Your instructions:
Without any of the pictures, transcribe all the lines below exactly.

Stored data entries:

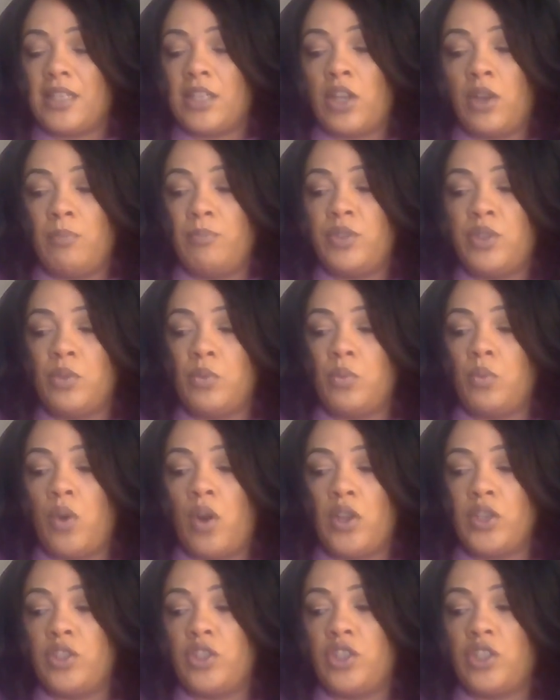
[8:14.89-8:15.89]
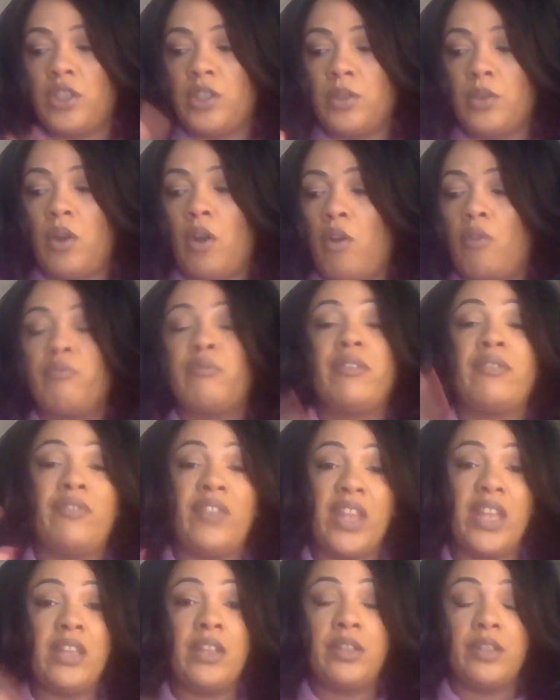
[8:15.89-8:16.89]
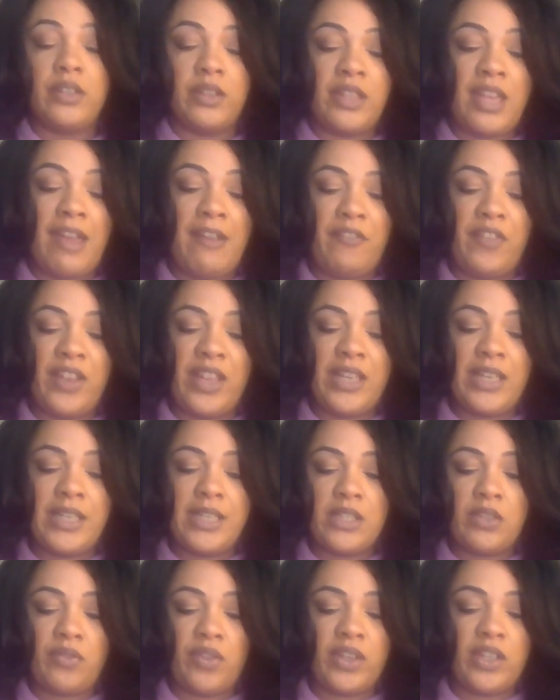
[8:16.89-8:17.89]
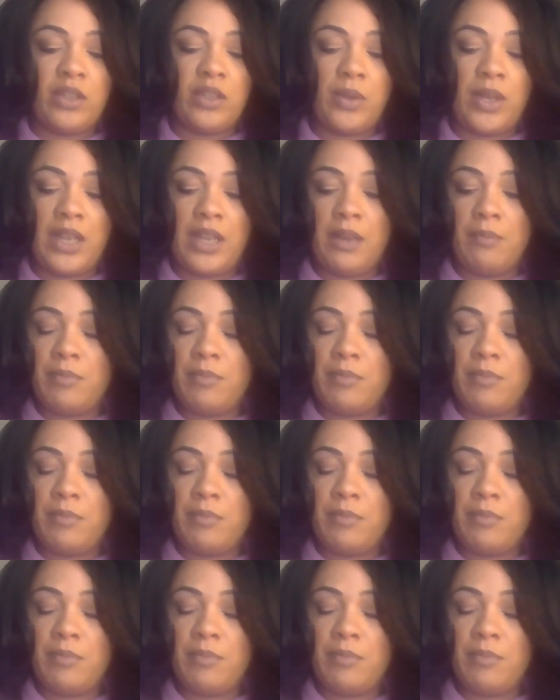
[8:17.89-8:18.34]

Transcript: come towards you or reveal their feelings for you here.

Answer for this exercise:
[8:14.89-8:15.89]
[8:15.89-8:16.89]
[8:16.89-8:17.89]
[8:17.89-8:18.34]

Transcript: come towards you or reveal their feelings for you here.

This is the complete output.